On this particular day, two potential invaders of the tree’s domain came strolling along the sidewalk only meters from the tree’s position. Actually, they posed little threat to the tree trunk or to the man standing on a stepladder next to it, wielding a large pair of calipers and a meter stick. Only a short while earlier, the man had stripped the bark from unsuspecting stump and laid bare its core, now gleaming in the late afternoon sun. To the approaching pedestrians, the man appeared to be making measurements of the tree’s girth at various heights. He paused frequently to record his results in a small notebook that he kept in the rear pocket of his strangely formal-looking “work clothes.” He did not appear to be the typical tree surgeon and there was no elaborately stenciled truck nearby to indicate that he might be. He paid no attention to the approaching strangers and, in fact, was completely unaware of their arrival. He did not notice as one of the intruders spoke to the other in subdued tones.
“That is Professor Wood,” Marie said to Helen. “I think he is a Physics professor.”

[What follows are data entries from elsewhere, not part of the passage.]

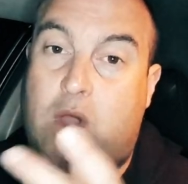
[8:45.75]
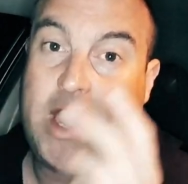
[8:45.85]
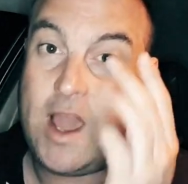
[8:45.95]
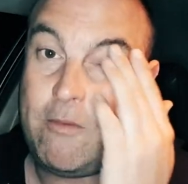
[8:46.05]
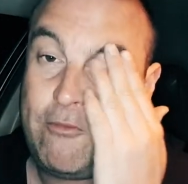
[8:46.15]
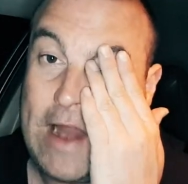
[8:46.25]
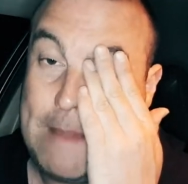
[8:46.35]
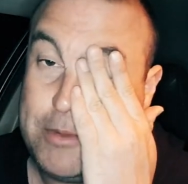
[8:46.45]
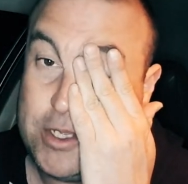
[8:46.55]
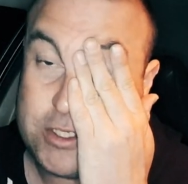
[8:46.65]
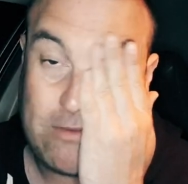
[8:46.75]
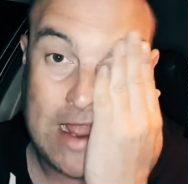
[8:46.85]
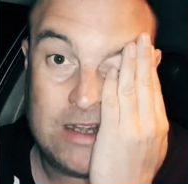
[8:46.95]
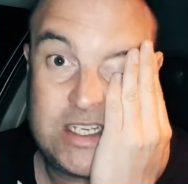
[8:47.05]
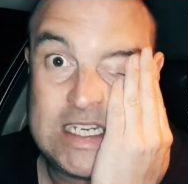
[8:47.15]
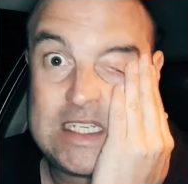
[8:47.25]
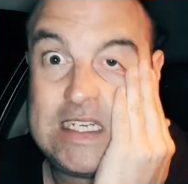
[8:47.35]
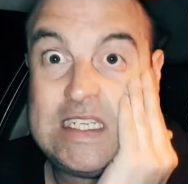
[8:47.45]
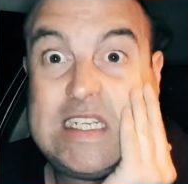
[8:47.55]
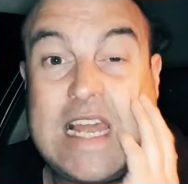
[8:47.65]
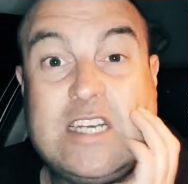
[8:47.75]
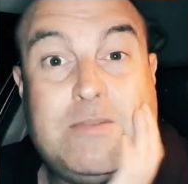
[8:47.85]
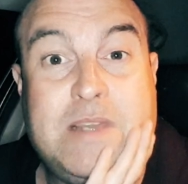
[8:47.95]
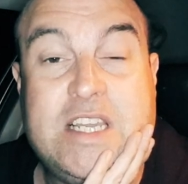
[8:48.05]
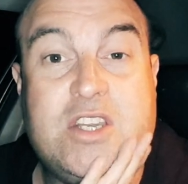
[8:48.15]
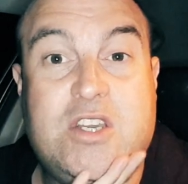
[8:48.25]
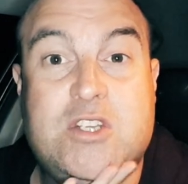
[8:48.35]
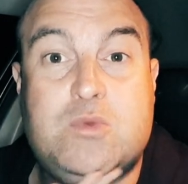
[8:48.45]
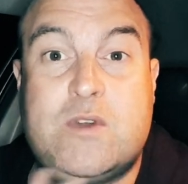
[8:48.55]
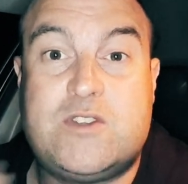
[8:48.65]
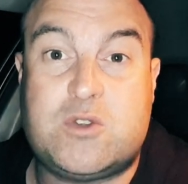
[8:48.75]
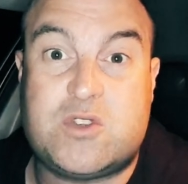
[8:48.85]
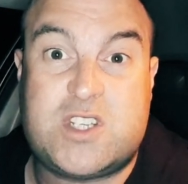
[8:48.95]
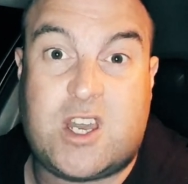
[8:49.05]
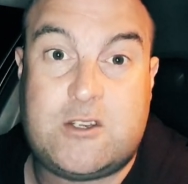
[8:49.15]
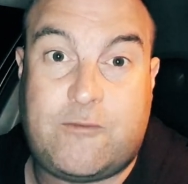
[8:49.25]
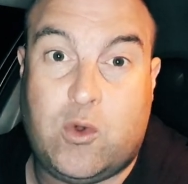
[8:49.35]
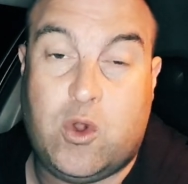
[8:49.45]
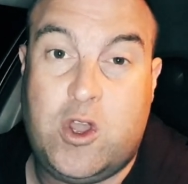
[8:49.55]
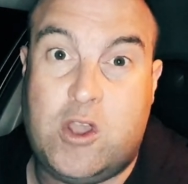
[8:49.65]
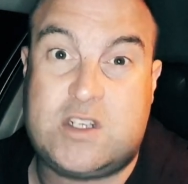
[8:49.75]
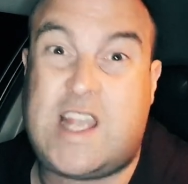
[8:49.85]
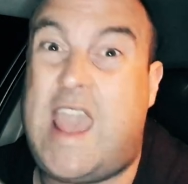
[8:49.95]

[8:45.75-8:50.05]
one up, flappers around 60 centimeters with sort of size 4 hooks.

Marie had struggled to recall his name from the new-student-week lectures in the engineering auditorium a month or so ago. “What an appropriate name for his current activity!”
Helen had attended similar introductory presentations but in a lecture hall on the Liberal Arts quad of the university. She passed the scene without an immediate reply to her friend. She had had a strenuous afternoon of classes and was anxious to get back to the dorm and some mental decompression. Like Marie, she had passed the stalwart stump many times during their first weeks on campus, but had failed to take note of its unusual height.

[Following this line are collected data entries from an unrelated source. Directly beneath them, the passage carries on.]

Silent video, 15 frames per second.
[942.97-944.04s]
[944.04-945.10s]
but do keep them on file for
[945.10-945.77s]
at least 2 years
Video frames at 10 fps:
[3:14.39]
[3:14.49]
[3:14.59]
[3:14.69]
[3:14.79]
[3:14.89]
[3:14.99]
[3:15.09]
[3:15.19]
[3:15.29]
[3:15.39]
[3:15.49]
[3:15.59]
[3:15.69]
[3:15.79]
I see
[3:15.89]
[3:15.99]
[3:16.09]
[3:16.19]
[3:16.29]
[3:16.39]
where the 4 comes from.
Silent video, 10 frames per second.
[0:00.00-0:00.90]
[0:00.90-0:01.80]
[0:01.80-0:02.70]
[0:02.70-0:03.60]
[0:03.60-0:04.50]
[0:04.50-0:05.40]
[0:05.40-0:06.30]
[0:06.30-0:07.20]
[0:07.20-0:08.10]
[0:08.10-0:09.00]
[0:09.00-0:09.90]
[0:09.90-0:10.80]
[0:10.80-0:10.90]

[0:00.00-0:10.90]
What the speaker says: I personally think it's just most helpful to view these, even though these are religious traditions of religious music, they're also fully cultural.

The two of them walked in silence for half a block, before Helen asked Marie, “What do you suppose Professor Wood was doing with the ladder and calipers at that stump back there?”
Unlike Marie, who was considering majoring in Physics or possibly Materials Science, Helen was more oriented towards liberal arts, in general. She was thinking about possibly majoring in Philosophy with a minor in Secondary Education. She had chosen an introductory course, “The Philosophy of Ancient Greeks and Romans,” as her first-semester elective. Her interest in tree stumps was more poetic than practical. The calipers and meter stick were inconsistent with her view of the natural life-cycle of the forest. She viewed logging, for instance, as a necessary evil foisted upon the world’s flora by the ever-encroaching flow of humanity.